I feel like the greatest story in our generation is about to be told.


----------



## MartialHorror (Jul 10, 2010)

looks funny, but remember that it is from the guys who did all those other spoof movies. As much as I love me some Meet the Spartans and Epic Movie action, they also did "Disaster Movie".........

Anyway, this one does have some genuinely funny moments, like the Jacob fangirl Vs Edward fangirl, the Black Eyed Peas joke, the Chinese food joke, the Jacob being shirtless joke and especially the makeups jokes.

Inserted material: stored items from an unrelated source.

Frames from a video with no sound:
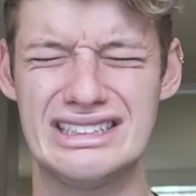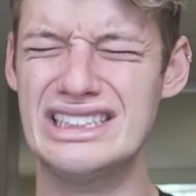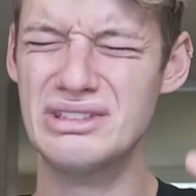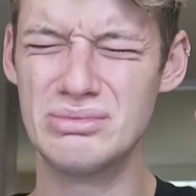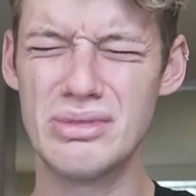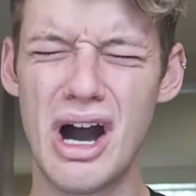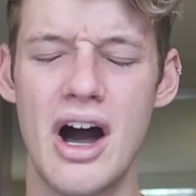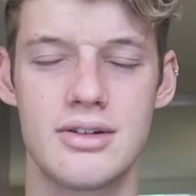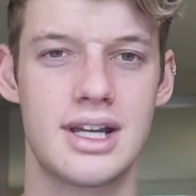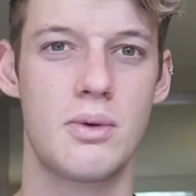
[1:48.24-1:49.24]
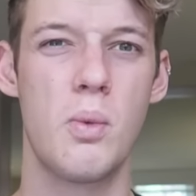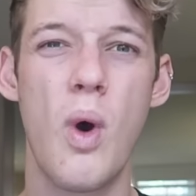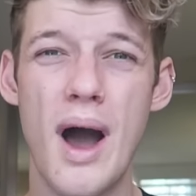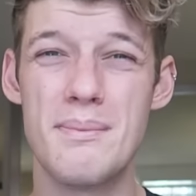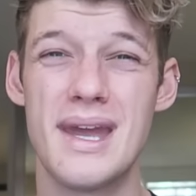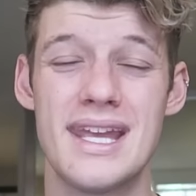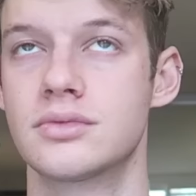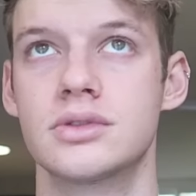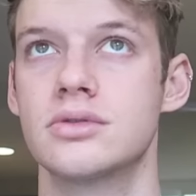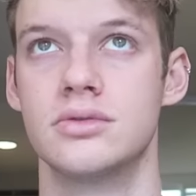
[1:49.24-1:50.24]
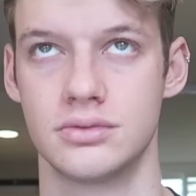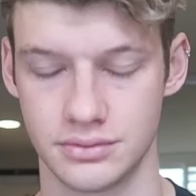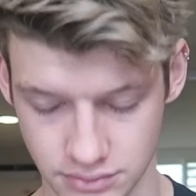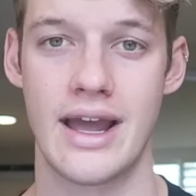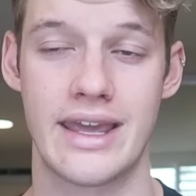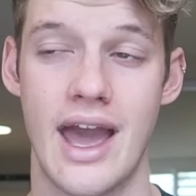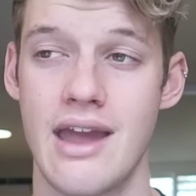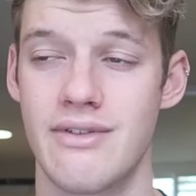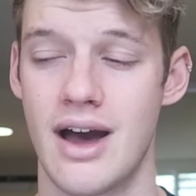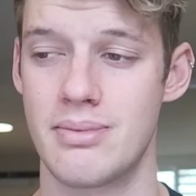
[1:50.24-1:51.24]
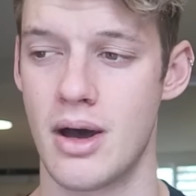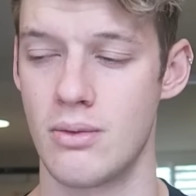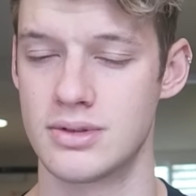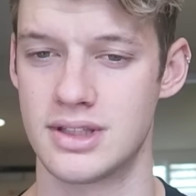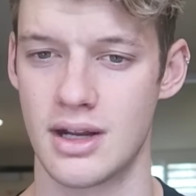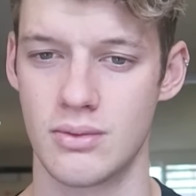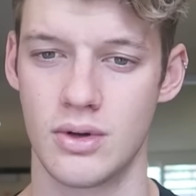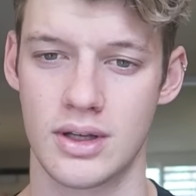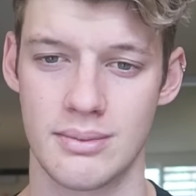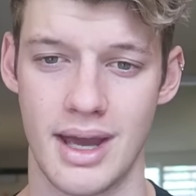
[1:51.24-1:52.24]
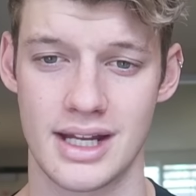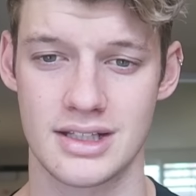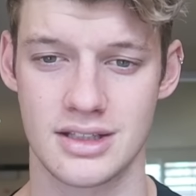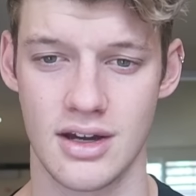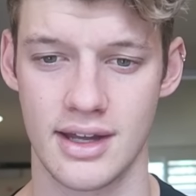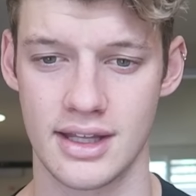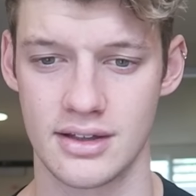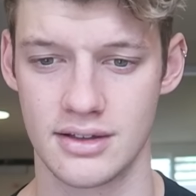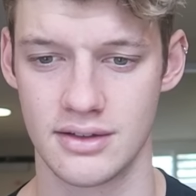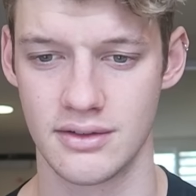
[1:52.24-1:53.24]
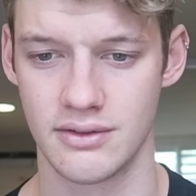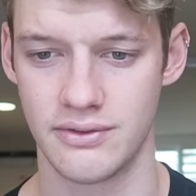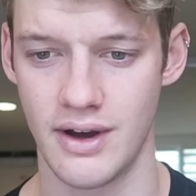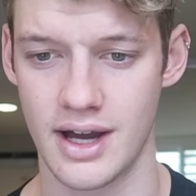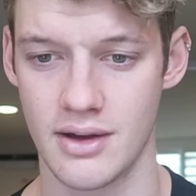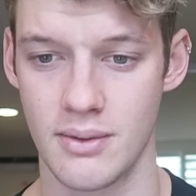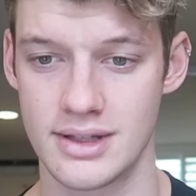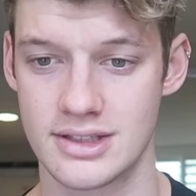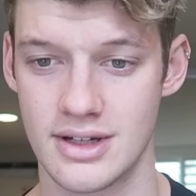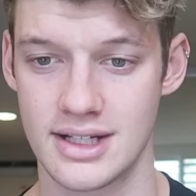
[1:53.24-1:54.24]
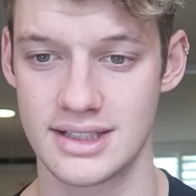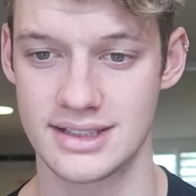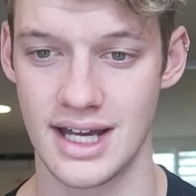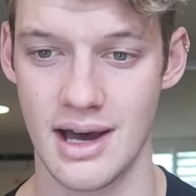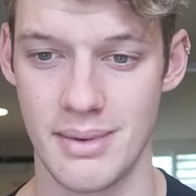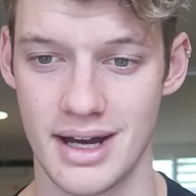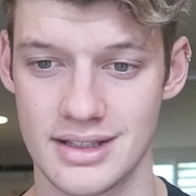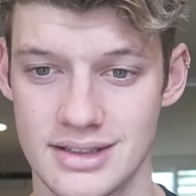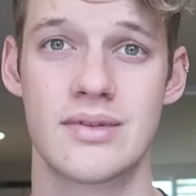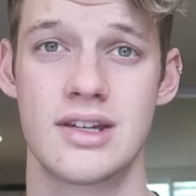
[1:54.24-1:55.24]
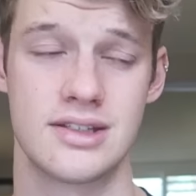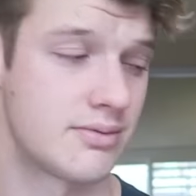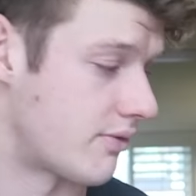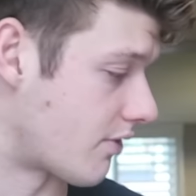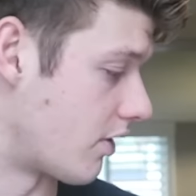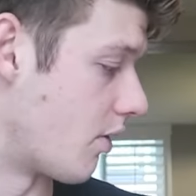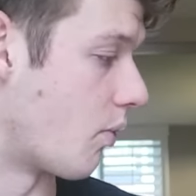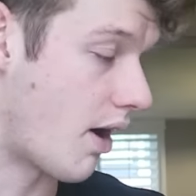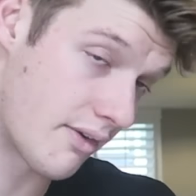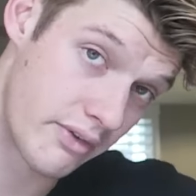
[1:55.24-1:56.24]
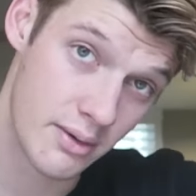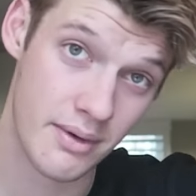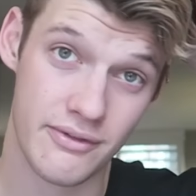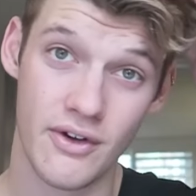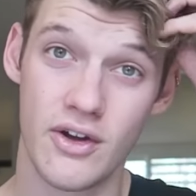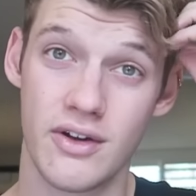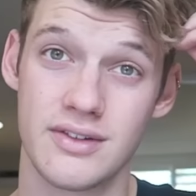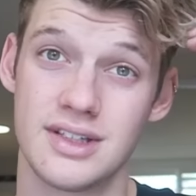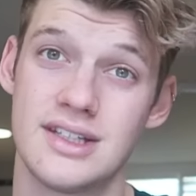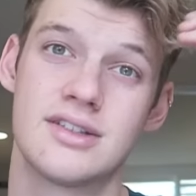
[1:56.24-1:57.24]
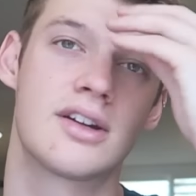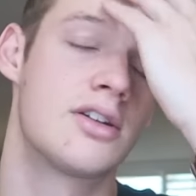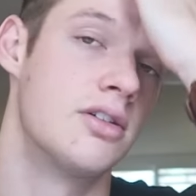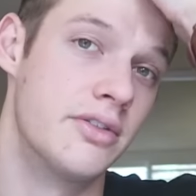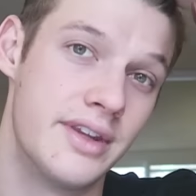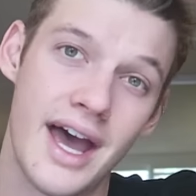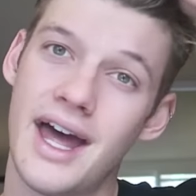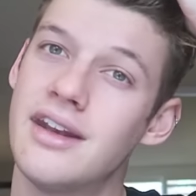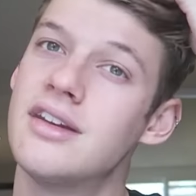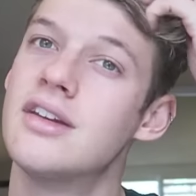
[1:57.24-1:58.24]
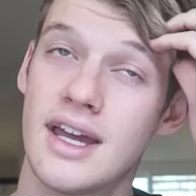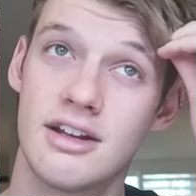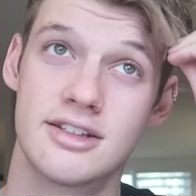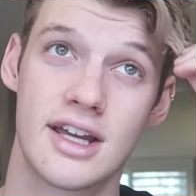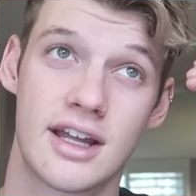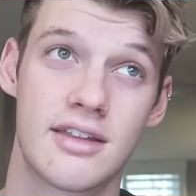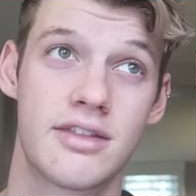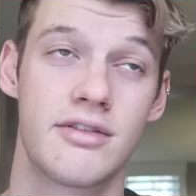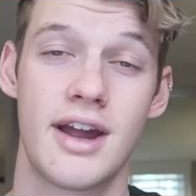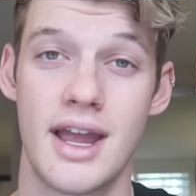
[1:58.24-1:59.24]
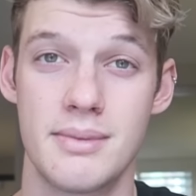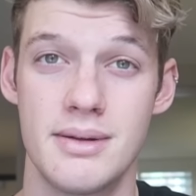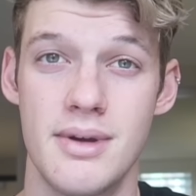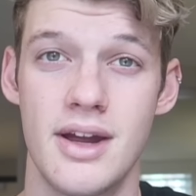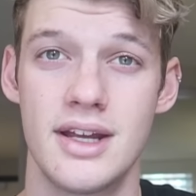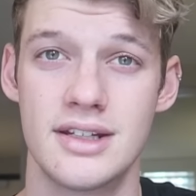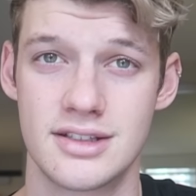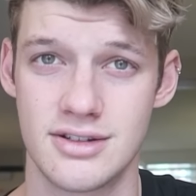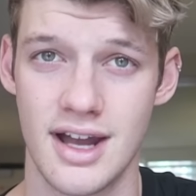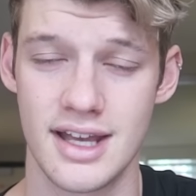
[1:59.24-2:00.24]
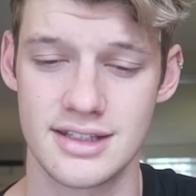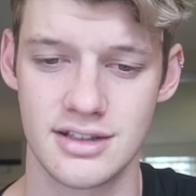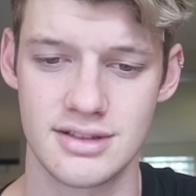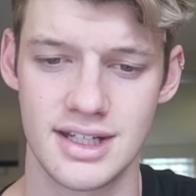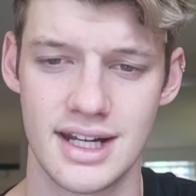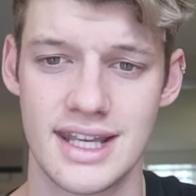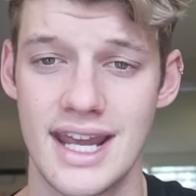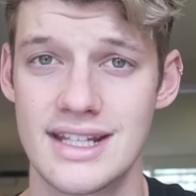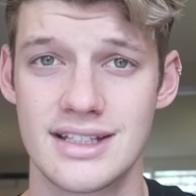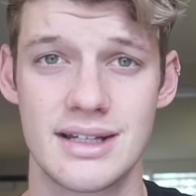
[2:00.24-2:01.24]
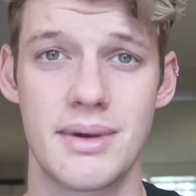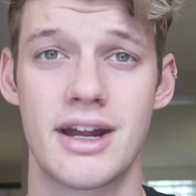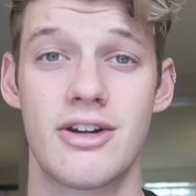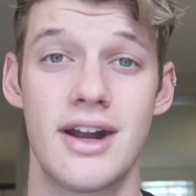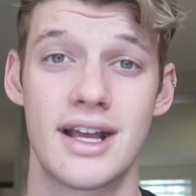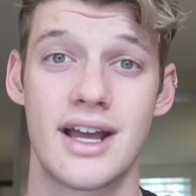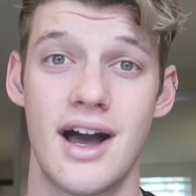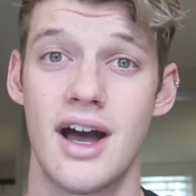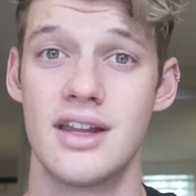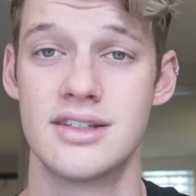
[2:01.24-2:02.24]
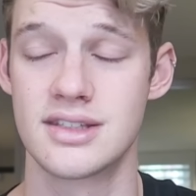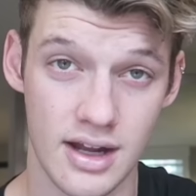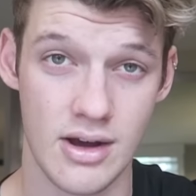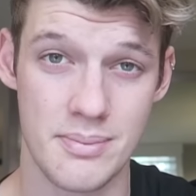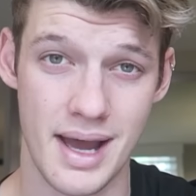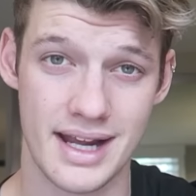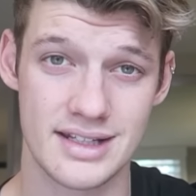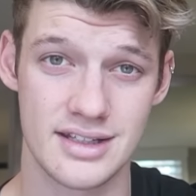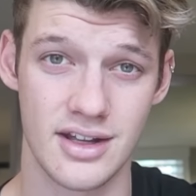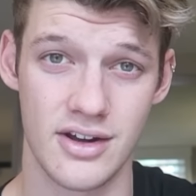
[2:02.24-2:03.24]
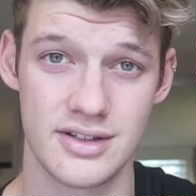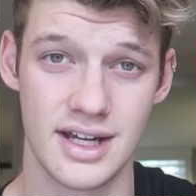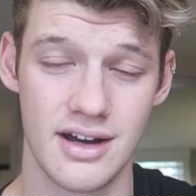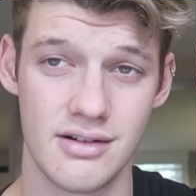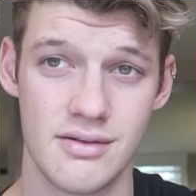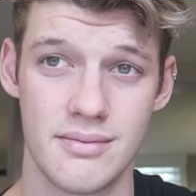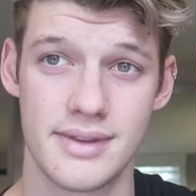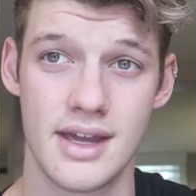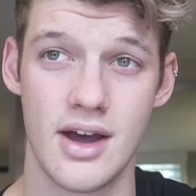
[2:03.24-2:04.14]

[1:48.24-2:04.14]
what? I was like, why me? I gave up, I started walking back just going, fuck. Went straight to Starbucks, because we've got no Wi-Fi on my phone obviously, so I called Dad, and it was like 3 a.m. in Australia, so he started cancelling my credit cards. I got back into the hotel,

But damn, cant they keep focused? Why the fuck does Alice in Wonderland have to be there? NOT A VAMPIRE! I mean, isnt there Cirque du Freak and Daybreakers to also spoof? Sure, no one saw them, but they exist!


----------



## Banhammer (Jul 10, 2010)

It had genuinely hilarious jokes, but sometimes, they were too good at making fun of the bad acting if you know what I mean, and while individually the clips are ROFLMAO, you still will have to sit up through the plot of the first two fucking movies of twilight, which granted, was never alot, but it's still fucking boring.


----------



## Bender (Jul 10, 2010)

> As much as I love me some Meet the Spartans and Epic Movie action, they also did "Disaster Movie".........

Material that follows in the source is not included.